The reply must contain exactly the lines below from the one with "[00:05:14.92]" down to the one with "[00:05:15.92]", both included, and nothing more; please omit the pictures.

Stored data:
Content starts

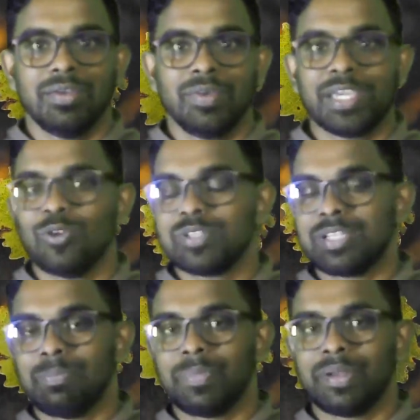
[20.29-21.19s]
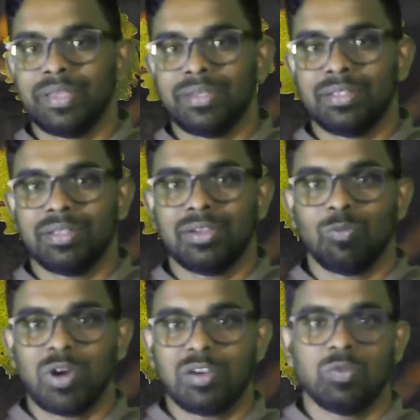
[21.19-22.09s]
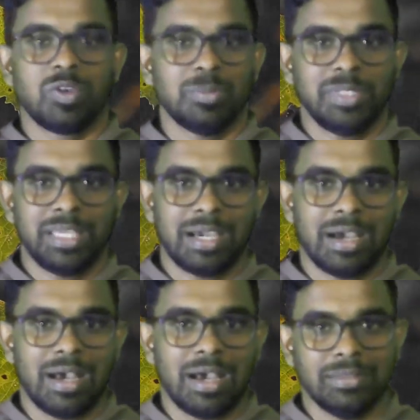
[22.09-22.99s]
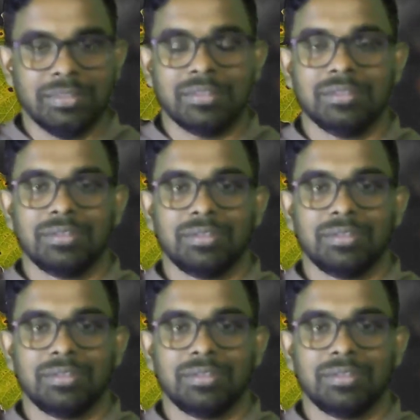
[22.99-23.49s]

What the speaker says: We cannot separate one from the other.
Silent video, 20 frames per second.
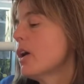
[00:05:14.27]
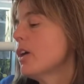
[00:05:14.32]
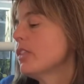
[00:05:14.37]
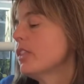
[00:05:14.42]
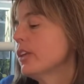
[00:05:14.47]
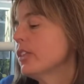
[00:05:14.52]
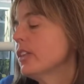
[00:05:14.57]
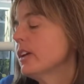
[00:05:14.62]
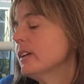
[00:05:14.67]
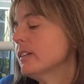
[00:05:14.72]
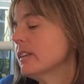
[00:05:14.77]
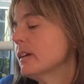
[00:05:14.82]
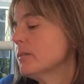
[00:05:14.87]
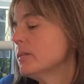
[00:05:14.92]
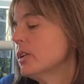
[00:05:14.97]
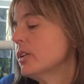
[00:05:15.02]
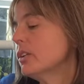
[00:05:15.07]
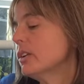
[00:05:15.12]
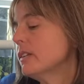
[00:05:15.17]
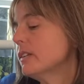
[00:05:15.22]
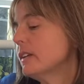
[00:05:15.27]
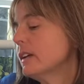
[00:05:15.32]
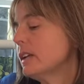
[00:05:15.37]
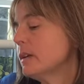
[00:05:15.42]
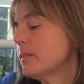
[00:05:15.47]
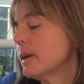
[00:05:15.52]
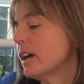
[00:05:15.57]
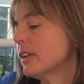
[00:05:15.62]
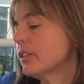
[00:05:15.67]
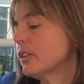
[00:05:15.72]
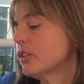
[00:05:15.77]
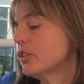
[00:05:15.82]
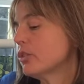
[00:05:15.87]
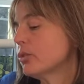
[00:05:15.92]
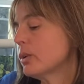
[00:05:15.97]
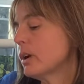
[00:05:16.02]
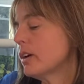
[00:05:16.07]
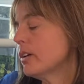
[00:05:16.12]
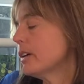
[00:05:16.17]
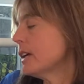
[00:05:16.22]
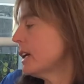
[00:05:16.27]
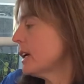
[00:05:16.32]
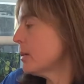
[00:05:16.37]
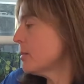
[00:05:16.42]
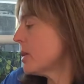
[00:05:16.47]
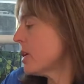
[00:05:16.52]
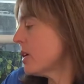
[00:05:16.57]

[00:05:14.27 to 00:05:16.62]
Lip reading: The things I'm noticing about the terrarium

Content ends

## Answer
[00:05:14.92]
[00:05:14.97]
[00:05:15.02]
[00:05:15.07]
[00:05:15.12]
[00:05:15.17]
[00:05:15.22]
[00:05:15.27]
[00:05:15.32]
[00:05:15.37]
[00:05:15.42]
[00:05:15.47]
[00:05:15.52]
[00:05:15.57]
[00:05:15.62]
[00:05:15.67]
[00:05:15.72]
[00:05:15.77]
[00:05:15.82]
[00:05:15.87]
[00:05:15.92]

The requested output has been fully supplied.